Previous research has shown a 'very consistent relationship' between a lack of so-called social support and poor health, but measures such as social support haven't always been consistently defined. —Emily M. Bucholz, medical student at Yale University
SALT LAKE CITY — Loneliness may be much more than a passing mood. According to studies just published in the Archives of Internal Medicine, living alone or feeling lonely may steal years from your life and increase the risk of disability.
For the first study, researchers at Harvard Medical school tracked more than 40,000 people who had heart disease or risk factors for developing it. Of those, 8,549 lived alone. In four years of tracking, their data showed that those who lived alone died of heart attack, stroke or other heart-related illness more often than those who lived with others.
The risk factors were particularly noticeable among those younger study subjects, ages 45 to 65, a group in which living alone was associated with a 24 percent increase in risk of early death. For those 66 to 80, the increased risk was 12 percent. Among those 80 and older, there was no increased risk of heart-related death.
According to a Time magazine article on the study by Alice Park, "It could be that for middle-aged people, for whom living alone is much less common than it is for the elderly, the single life may be a marker for other psychological or social problems that can affect health — a poor support system, depression, loneliness, job- or relationship-related stress. For the elderly, however, living alone may be a marker of strength; if you're 80 and living solo, you might be healthier and more independent than your peers who can't manage on their own."
The second study, by researchers at the University of California San Francisco, said the issue is not just living alone, but feeling actual loneliness and isolation. And many of those to whom the findings applied actually lived with others but felt lonely.
The Health and Retirement Study of more than 1,600 participants, who had an average age of 71, asked if those surveyed felt left out, isolated or without companionship. Those who answered "often" or "some of the time" to any of the three were counted as "lonely," while those who said "hardly ever" were not counted that way.
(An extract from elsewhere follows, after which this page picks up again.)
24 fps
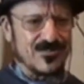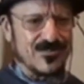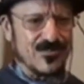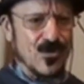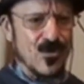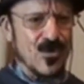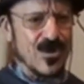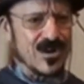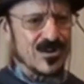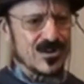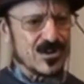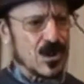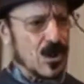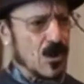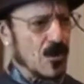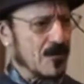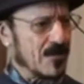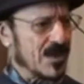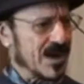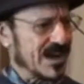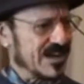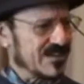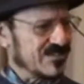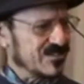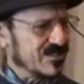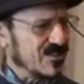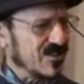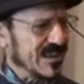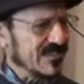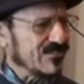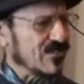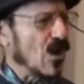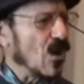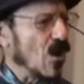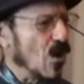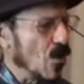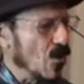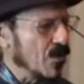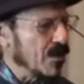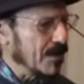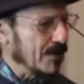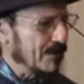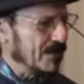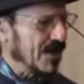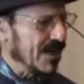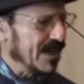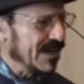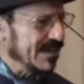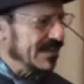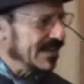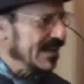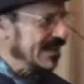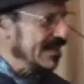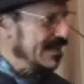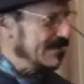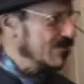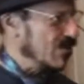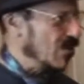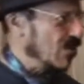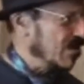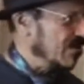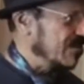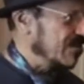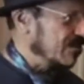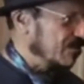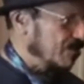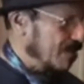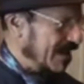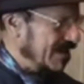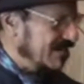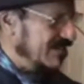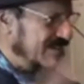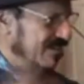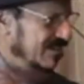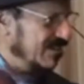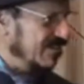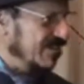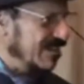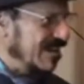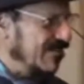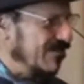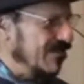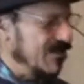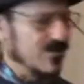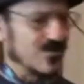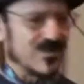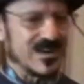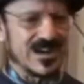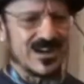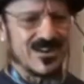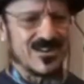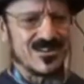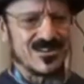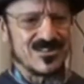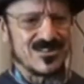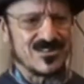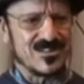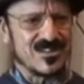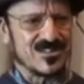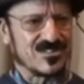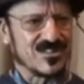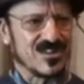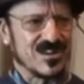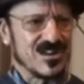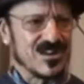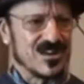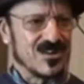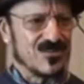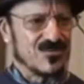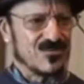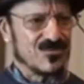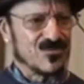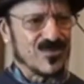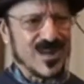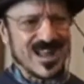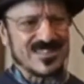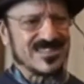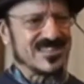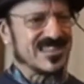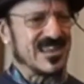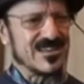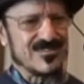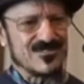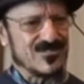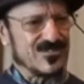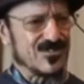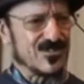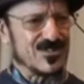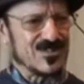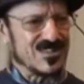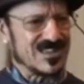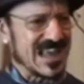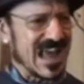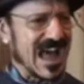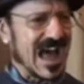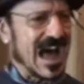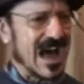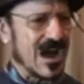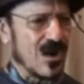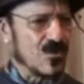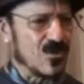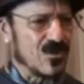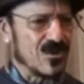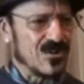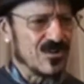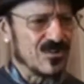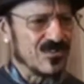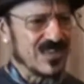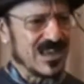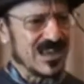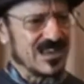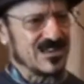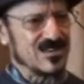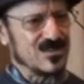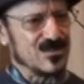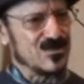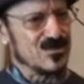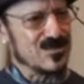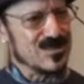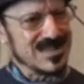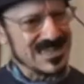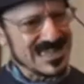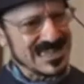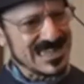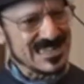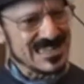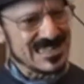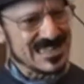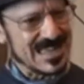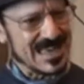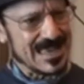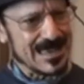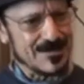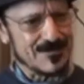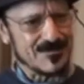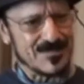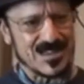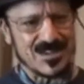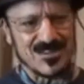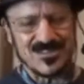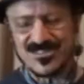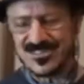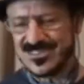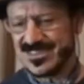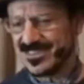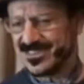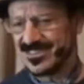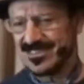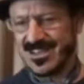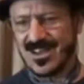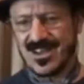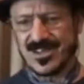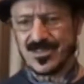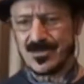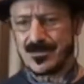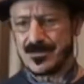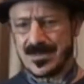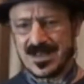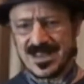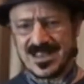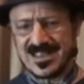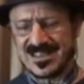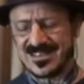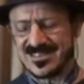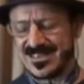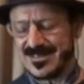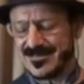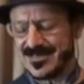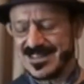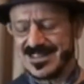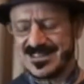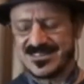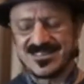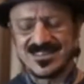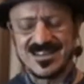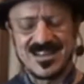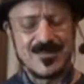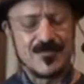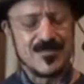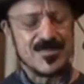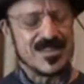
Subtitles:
Ford Go bikes. You don't have to own a bike anymore. There's bicycles everywhere, and you just rent them for the hour that you need them. There's these other bikes. I mean, this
After slotting participants into categories, researchers checked in with them every two years for six years to see if they could perform activities of daily living like bathing, eating, walking, climbing stairs, etc. By the six-year point, those who were "lonely" were 59 percent more likely to have lost the ability to do some of those things than those who were not lonely. In addition, they were 45 percent more likely to have died by the end of the study than those who weren't lonely.
"I was surprised by how strong the relationship actually was," lead researcher Dr. Carla Perissinotto, assistant professor of medicine at UCSF, told Time.
The association held, she said, even when they adjusted for factors that could impact outcomes such as earlier diagnosis of depression or known medical conditions that predict declining health.
"Previous research has shown a 'very consistent relationship' between a lack of so-called social support and poor health, but measures such as social support haven't always been consistently defined," Emily M. Bucholz, a medical student and doctoral candidate at Yale University in New Haven, Conn., told CNN.
"Living alone, in and of itself, could stand for many different things," said Bucholz, who co-authored a commentary accompanying the studies. "Does it mean you lack companionship? Or is it that there is no one there to help you out with medications? Does it have to do with mobility or nutrition?"
Wrote Parks: "Loneliness can be detrimental in many ways, some of which are biological and some of which are more behavioral. Feeling isolated can trigger changes in brain chemicals and hormones that can increase inflammation in the body, for example, which can exacerbate conditions like heart disease and arthritis. Loneliness may also lead to other problems — poor sleep, depression, a disinterest in one's own health care — which can in turn contribute to disability and early death."
The California researchers wrote in their study that “assessment of loneliness is not routine in clinical practice and it may be viewed as beyond the scope of medical practice. However, loneliness may be as important of a predictor of adverse health outcomes as many traditional medical risk factors. Our results suggest that questioning older persons about loneliness may be a useful way of identifying elderly persons at risk of disability and poor health outcomes.”